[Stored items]
------
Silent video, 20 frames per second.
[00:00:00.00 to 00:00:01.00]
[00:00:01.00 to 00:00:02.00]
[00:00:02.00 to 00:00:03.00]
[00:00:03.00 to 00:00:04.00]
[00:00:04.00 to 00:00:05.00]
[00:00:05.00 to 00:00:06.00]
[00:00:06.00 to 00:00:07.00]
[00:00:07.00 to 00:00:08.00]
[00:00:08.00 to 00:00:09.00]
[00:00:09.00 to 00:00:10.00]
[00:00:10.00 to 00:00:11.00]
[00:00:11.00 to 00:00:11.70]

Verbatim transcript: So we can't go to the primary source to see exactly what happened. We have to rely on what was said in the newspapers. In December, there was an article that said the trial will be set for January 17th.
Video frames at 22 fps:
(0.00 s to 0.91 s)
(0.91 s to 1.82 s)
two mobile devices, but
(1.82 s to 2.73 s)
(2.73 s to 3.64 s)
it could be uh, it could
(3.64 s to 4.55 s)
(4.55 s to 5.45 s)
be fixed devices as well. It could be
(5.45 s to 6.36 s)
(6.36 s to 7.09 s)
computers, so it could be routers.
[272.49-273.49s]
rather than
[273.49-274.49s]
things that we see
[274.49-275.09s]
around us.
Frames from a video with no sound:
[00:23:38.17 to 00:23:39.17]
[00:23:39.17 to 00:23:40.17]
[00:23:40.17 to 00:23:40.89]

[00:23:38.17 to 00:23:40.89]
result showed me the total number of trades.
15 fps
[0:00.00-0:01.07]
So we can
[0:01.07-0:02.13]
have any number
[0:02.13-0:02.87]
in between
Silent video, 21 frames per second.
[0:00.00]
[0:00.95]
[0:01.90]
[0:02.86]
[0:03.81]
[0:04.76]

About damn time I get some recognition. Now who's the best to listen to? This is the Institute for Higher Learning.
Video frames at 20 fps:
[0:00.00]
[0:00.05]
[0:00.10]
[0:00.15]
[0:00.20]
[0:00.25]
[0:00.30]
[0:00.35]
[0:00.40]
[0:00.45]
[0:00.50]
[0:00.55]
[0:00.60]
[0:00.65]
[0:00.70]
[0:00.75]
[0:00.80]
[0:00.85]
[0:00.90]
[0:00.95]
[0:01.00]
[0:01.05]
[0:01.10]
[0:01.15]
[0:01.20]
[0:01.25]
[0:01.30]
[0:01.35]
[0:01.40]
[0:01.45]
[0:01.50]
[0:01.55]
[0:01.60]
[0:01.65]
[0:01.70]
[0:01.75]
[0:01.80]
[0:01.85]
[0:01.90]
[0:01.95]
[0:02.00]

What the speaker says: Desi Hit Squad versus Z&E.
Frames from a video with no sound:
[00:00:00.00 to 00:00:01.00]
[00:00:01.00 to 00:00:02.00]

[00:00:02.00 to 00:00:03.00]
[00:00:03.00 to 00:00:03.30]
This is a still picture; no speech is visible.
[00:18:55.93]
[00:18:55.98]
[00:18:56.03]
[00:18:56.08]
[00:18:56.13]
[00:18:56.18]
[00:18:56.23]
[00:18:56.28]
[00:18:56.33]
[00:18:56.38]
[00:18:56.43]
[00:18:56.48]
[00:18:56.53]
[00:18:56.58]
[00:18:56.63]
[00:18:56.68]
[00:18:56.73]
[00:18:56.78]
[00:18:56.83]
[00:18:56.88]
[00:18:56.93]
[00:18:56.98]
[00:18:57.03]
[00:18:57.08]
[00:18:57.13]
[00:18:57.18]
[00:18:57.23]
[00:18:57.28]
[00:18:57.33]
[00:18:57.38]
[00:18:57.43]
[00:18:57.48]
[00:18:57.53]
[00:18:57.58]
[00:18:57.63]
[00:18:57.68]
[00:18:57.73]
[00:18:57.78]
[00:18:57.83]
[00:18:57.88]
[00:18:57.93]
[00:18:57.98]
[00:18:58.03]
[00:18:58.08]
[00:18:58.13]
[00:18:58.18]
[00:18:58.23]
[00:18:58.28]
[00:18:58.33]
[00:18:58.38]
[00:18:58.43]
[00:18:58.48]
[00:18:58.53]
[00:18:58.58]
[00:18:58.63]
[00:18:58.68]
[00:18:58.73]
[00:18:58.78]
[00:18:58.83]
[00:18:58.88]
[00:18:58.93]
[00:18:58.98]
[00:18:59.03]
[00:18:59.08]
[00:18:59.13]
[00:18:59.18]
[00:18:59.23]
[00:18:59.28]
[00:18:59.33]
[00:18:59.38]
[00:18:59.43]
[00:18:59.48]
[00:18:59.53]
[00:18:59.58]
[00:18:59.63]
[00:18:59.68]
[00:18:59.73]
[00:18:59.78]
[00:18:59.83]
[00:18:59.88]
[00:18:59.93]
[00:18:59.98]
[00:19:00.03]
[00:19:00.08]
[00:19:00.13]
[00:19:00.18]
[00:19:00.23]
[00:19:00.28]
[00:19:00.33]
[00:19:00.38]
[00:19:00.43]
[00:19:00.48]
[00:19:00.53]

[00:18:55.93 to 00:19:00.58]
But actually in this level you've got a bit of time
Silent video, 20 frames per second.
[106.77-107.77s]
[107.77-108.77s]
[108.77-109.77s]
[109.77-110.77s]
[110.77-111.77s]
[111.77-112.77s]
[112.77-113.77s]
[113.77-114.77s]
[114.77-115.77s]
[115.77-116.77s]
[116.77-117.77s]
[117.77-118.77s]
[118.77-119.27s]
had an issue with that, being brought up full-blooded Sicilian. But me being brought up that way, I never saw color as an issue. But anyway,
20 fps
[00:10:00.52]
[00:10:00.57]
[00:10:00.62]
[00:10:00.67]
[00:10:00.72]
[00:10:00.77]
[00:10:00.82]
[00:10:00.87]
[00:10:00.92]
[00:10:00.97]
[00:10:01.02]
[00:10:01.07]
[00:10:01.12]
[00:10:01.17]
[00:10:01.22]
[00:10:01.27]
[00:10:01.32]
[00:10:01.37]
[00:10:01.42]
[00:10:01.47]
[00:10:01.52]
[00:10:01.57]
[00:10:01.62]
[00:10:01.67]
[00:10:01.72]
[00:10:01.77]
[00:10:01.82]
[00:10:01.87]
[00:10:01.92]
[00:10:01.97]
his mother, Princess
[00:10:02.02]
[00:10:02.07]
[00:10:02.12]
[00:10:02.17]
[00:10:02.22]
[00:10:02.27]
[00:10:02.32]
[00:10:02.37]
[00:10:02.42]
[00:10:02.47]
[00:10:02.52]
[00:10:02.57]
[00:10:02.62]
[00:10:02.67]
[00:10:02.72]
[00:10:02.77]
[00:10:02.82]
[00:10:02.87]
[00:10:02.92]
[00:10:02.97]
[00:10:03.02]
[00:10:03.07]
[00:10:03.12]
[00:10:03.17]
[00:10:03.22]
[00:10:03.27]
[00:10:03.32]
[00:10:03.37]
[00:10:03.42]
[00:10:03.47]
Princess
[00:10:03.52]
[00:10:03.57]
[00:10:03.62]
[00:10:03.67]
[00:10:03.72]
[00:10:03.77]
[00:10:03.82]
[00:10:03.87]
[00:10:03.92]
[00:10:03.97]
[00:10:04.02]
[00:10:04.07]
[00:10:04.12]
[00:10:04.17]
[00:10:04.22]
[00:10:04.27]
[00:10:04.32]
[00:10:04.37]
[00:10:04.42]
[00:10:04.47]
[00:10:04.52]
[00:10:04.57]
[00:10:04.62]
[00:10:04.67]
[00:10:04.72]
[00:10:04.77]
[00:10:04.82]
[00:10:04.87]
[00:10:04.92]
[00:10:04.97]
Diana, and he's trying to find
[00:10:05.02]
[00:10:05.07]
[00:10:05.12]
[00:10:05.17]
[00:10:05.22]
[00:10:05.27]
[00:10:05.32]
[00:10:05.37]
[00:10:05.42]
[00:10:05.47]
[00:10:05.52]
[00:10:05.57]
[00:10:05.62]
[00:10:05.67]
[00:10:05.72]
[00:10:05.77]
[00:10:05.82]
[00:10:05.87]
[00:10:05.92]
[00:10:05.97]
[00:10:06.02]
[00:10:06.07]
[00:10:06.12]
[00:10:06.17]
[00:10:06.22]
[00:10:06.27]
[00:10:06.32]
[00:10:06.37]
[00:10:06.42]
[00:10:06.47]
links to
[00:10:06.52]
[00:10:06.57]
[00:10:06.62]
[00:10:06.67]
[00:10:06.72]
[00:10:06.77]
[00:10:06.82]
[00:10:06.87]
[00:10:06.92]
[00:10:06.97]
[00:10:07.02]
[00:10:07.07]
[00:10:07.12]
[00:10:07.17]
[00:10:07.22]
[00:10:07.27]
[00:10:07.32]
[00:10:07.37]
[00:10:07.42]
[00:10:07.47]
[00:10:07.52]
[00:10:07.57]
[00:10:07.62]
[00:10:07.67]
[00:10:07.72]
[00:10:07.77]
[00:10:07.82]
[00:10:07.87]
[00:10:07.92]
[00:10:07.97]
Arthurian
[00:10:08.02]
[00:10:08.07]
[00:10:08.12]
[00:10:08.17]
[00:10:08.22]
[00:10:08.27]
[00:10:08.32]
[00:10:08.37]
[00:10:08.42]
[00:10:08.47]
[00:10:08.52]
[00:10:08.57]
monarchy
------
_WORK INSTRUCTIONS_:
Return, word for word, the lines of the data above from the line with "[114.77-115.77s]" through the line with "[00:10:03.02]", inclusive.

_FINISHED EXERCISE_:
[114.77-115.77s]
[115.77-116.77s]
[116.77-117.77s]
[117.77-118.77s]
[118.77-119.27s]
had an issue with that, being brought up full-blooded Sicilian. But me being brought up that way, I never saw color as an issue. But anyway,
20 fps
[00:10:00.52]
[00:10:00.57]
[00:10:00.62]
[00:10:00.67]
[00:10:00.72]
[00:10:00.77]
[00:10:00.82]
[00:10:00.87]
[00:10:00.92]
[00:10:00.97]
[00:10:01.02]
[00:10:01.07]
[00:10:01.12]
[00:10:01.17]
[00:10:01.22]
[00:10:01.27]
[00:10:01.32]
[00:10:01.37]
[00:10:01.42]
[00:10:01.47]
[00:10:01.52]
[00:10:01.57]
[00:10:01.62]
[00:10:01.67]
[00:10:01.72]
[00:10:01.77]
[00:10:01.82]
[00:10:01.87]
[00:10:01.92]
[00:10:01.97]
his mother, Princess
[00:10:02.02]
[00:10:02.07]
[00:10:02.12]
[00:10:02.17]
[00:10:02.22]
[00:10:02.27]
[00:10:02.32]
[00:10:02.37]
[00:10:02.42]
[00:10:02.47]
[00:10:02.52]
[00:10:02.57]
[00:10:02.62]
[00:10:02.67]
[00:10:02.72]
[00:10:02.77]
[00:10:02.82]
[00:10:02.87]
[00:10:02.92]
[00:10:02.97]
[00:10:03.02]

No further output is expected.